Objective hs-CRP serum level and the CD40 mRNA expression of aorta in atherosclerotic (AS) rats were measured in this experiment. To observe the effect of anti-inflammatory on AS rats treated with olmesartan medoxomil, and further to compare the effect between olmesartan medoxomil and candesartan cilexetil.
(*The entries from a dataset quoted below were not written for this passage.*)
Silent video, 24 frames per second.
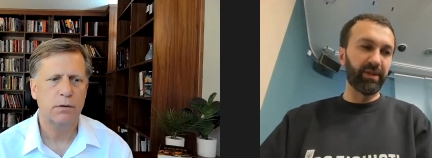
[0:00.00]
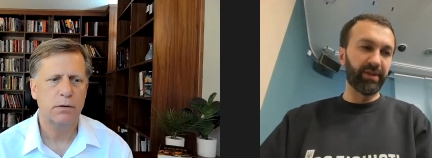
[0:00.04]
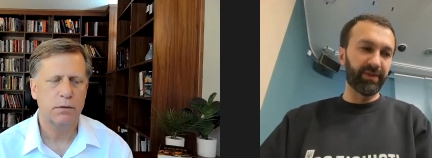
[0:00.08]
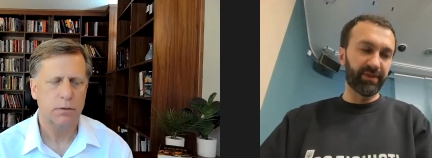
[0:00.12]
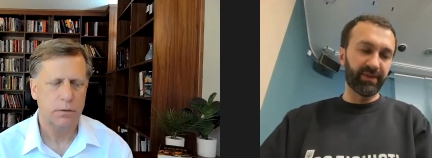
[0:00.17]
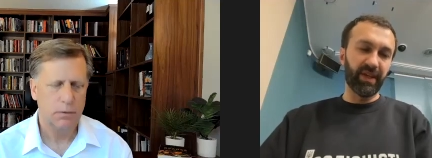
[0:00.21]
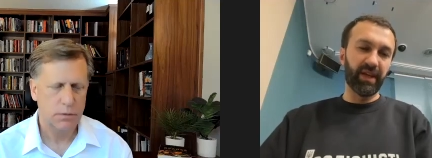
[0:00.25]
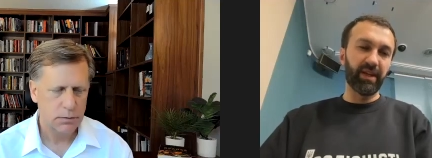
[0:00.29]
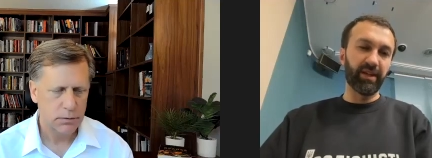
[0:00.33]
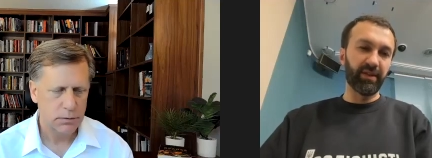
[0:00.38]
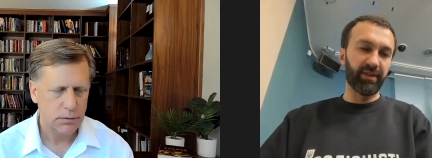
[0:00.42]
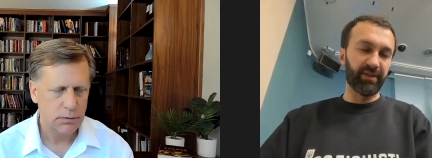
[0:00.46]

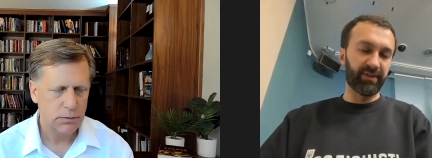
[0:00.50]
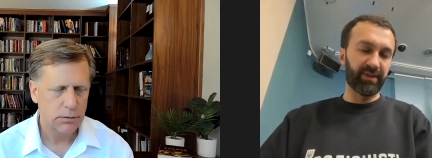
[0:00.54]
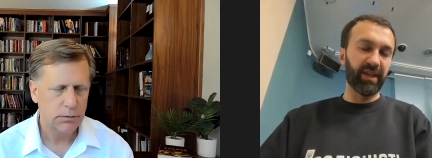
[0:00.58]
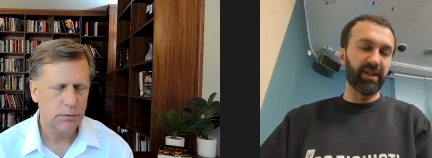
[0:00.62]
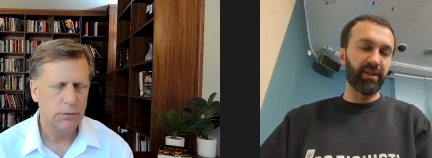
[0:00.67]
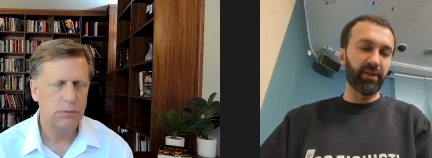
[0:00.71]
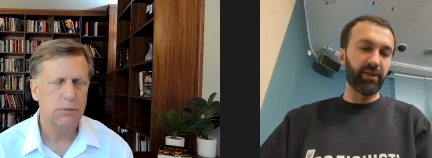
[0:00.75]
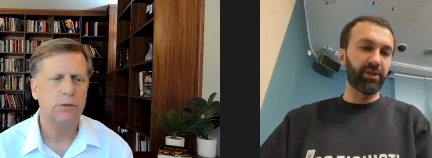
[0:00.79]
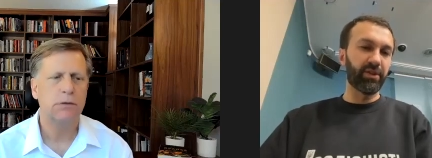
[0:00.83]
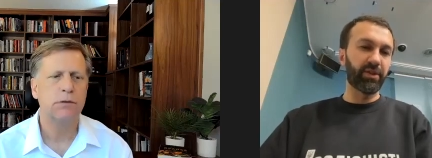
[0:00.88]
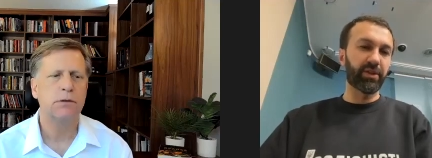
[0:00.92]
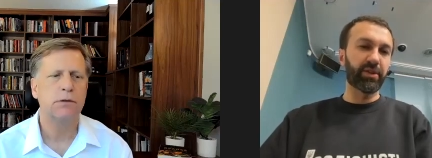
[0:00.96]
Speaker 1: stand
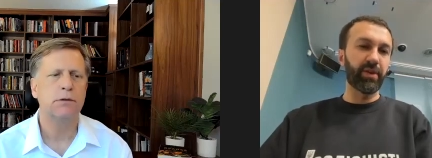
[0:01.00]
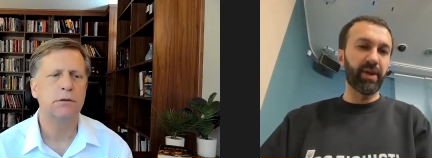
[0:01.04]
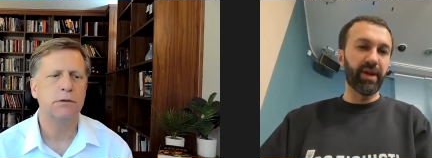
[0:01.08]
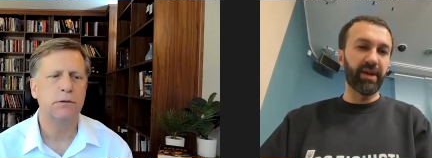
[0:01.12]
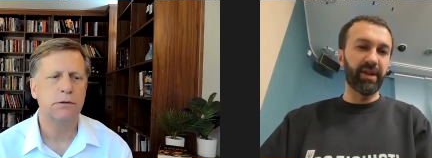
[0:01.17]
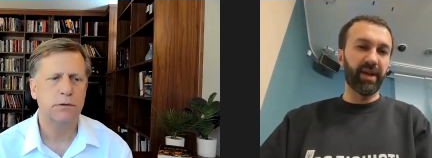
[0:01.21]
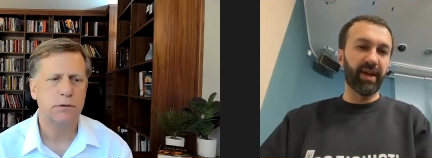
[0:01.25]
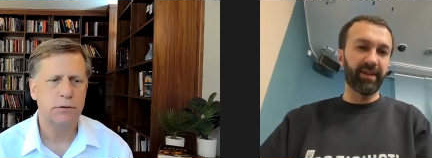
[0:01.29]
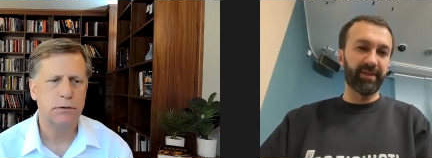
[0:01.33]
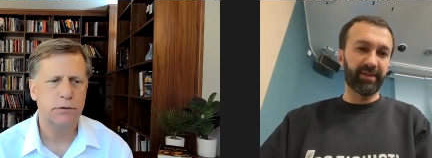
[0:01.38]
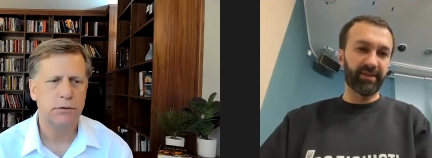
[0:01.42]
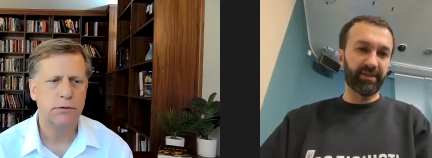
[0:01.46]
stand on
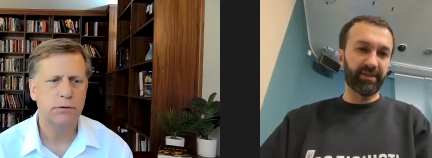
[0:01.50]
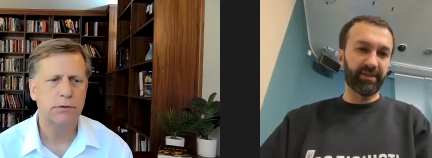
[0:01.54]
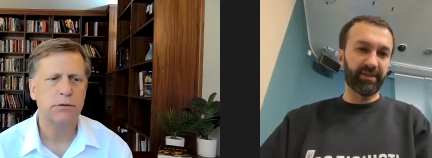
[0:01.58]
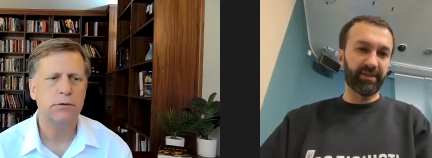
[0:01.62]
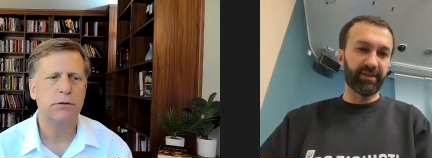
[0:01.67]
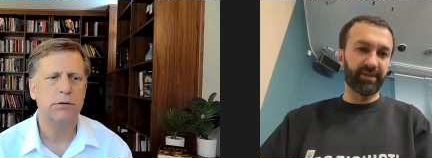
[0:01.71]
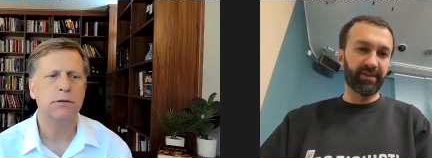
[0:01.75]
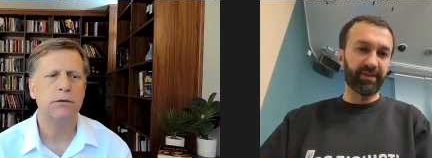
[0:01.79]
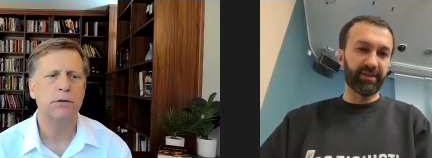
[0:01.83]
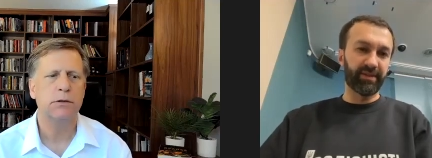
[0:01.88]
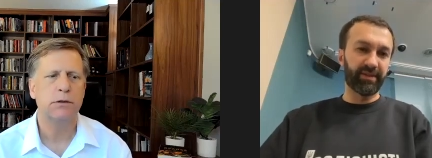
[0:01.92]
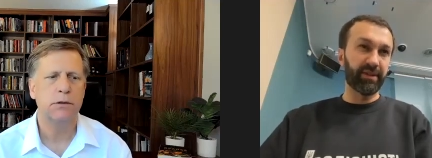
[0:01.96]
Ukraine as
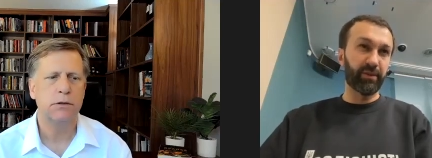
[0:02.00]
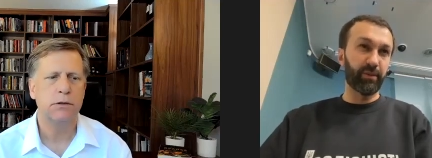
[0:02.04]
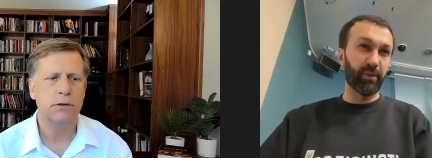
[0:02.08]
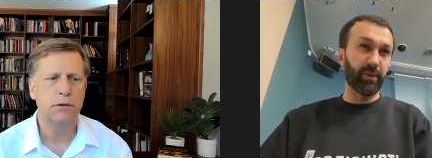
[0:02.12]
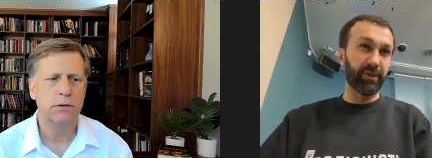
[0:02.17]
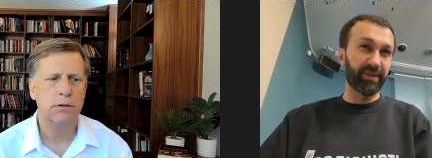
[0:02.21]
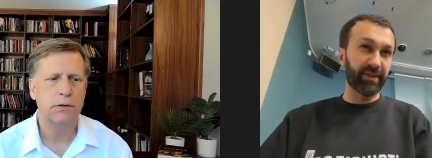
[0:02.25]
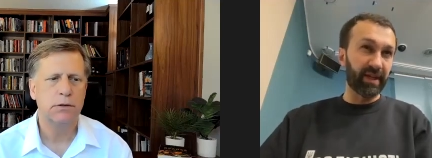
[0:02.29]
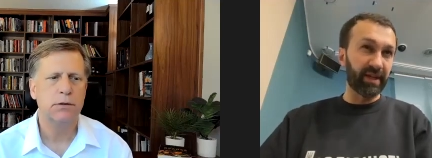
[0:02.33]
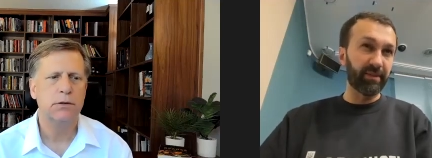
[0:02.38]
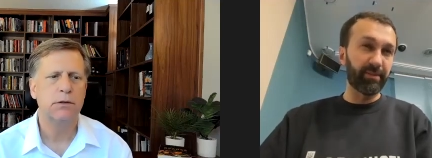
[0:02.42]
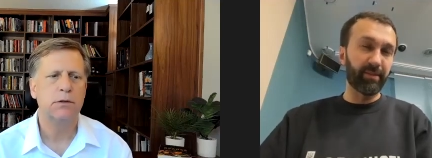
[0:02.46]
did, as it
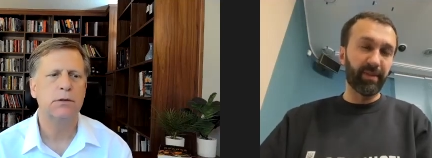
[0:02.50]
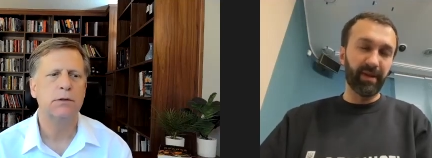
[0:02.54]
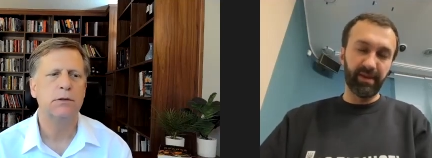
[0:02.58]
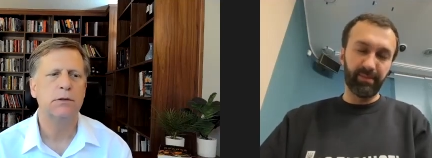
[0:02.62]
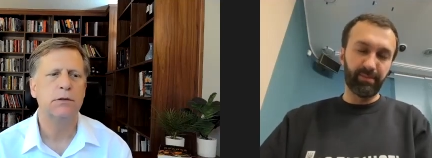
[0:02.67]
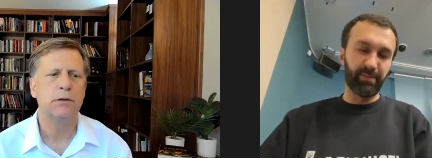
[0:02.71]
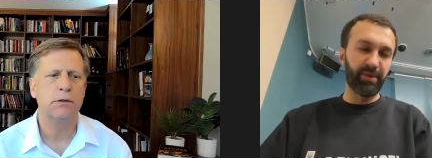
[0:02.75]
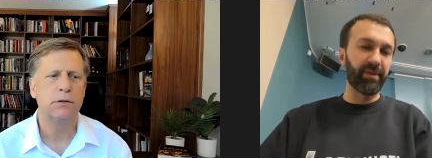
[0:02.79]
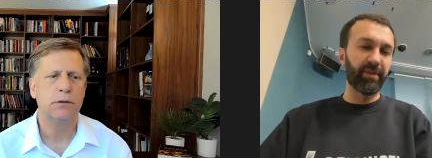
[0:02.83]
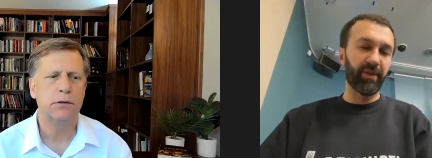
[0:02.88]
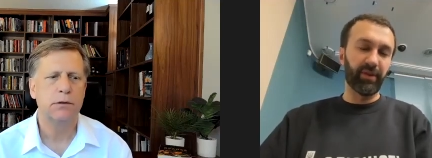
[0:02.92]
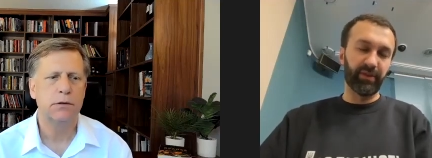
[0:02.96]
was done by
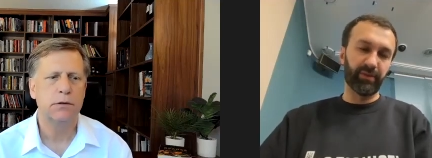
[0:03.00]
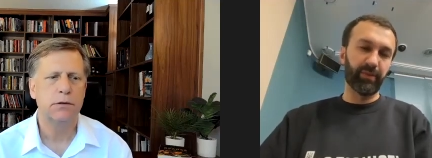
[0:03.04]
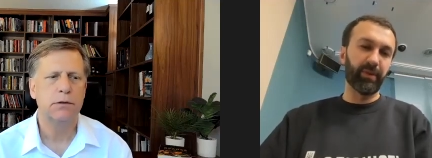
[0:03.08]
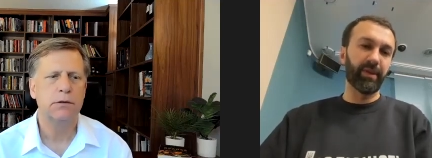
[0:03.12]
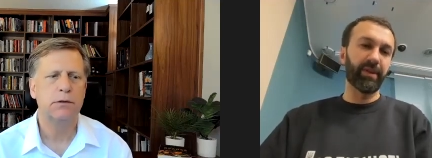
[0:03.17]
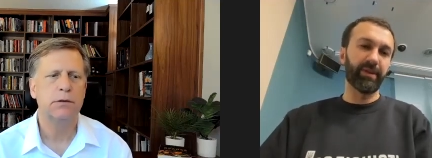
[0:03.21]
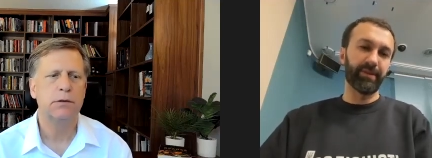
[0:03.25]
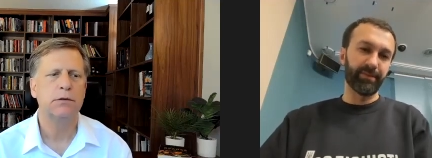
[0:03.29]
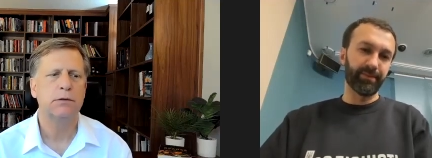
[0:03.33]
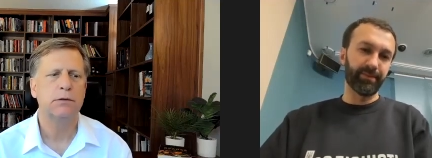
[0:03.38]
previous one.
Methods 40 male Wistar rats were randomly divided into four groups: A control group, B AS model group, C candesartan cilexetil-treated group, D olmesartan medoxomil-treated group's, C and D groups reproduced AS model, C and D group while giving candesartan cilexetil and olmesartan medoxomil to intervene respectively. 1. 2 ml of blood was collected at 0 week and the end of 8 week, then centrifuged and the supernatant was obtained, hs-CRP serum level was detected with enzyme-linked immunosorbent assay (ELISA), to investigate and compare hs-CRP serum level in each group. 2. To separated the thoracic aorta and abdominal aorta of rats quickly, the expression of CD40 of aorta in every group was detected by reverse transcript polymerse chain reaction (RT-PCR), and finally to take pictures and observe with UV detector. Meanwhile with GADPH as an internal reference agent and conclude the relative expression level of CD40 in aortic tissue, to compare the expression of CD40 in rats aortic among the groups.
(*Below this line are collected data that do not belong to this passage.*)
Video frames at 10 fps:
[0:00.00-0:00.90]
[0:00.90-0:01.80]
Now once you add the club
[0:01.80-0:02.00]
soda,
Results 1. At 0 week, the levels of serum hs-CRP were similar among the four groups and showed no significant difference (p>0.05); At the end of 8 week, the level of serum hs-CRP in AS rats were significantly higher than that in control group rats (p<0.01), among the two treated groups and no treated group, hs-CRP serum level was reduced obviously in two treated groups (p<0.01), furthermore the level of serum hs-CRP in olmesartan medoxomil-treated group was much lower than candesartan cilexetil (p<0.01).2. The expression level of CD40 in AS rats aorta was obviously higher than control group (p<0.01), but compared with B group, CD40 mRNA expression in aorta of olmesartan medoxomil and candesartan cilexetil-treated rats decresed significantly (p<0.01), the level expression of CD40 in D group was lower than C group and the difference had statistically significant (p <0.01).

Conclusion 1. The level of serum inflammatory likeas hs-CRP was increased in AS rats, and expressed high level of CD40 in AS rats aorta. 2. Olmesartan medoxomil and candesartan cilexetil can reduce AS rats hs-CRP serum level and decrease the expression level of CD40 in aorta. Both of olmesartan medoxomil and candesartan cilexetil have the effect of anti-inflammatory to AS rats. 3. Compared with candesartan cilexetil-treated, the level of serum hs-CRP and the expression of CD40 decrease in olmesartan medoxomil-treated AS rats, therefore olmesartan medoxomil has a stronger anti-inflammatory effects on AS rats.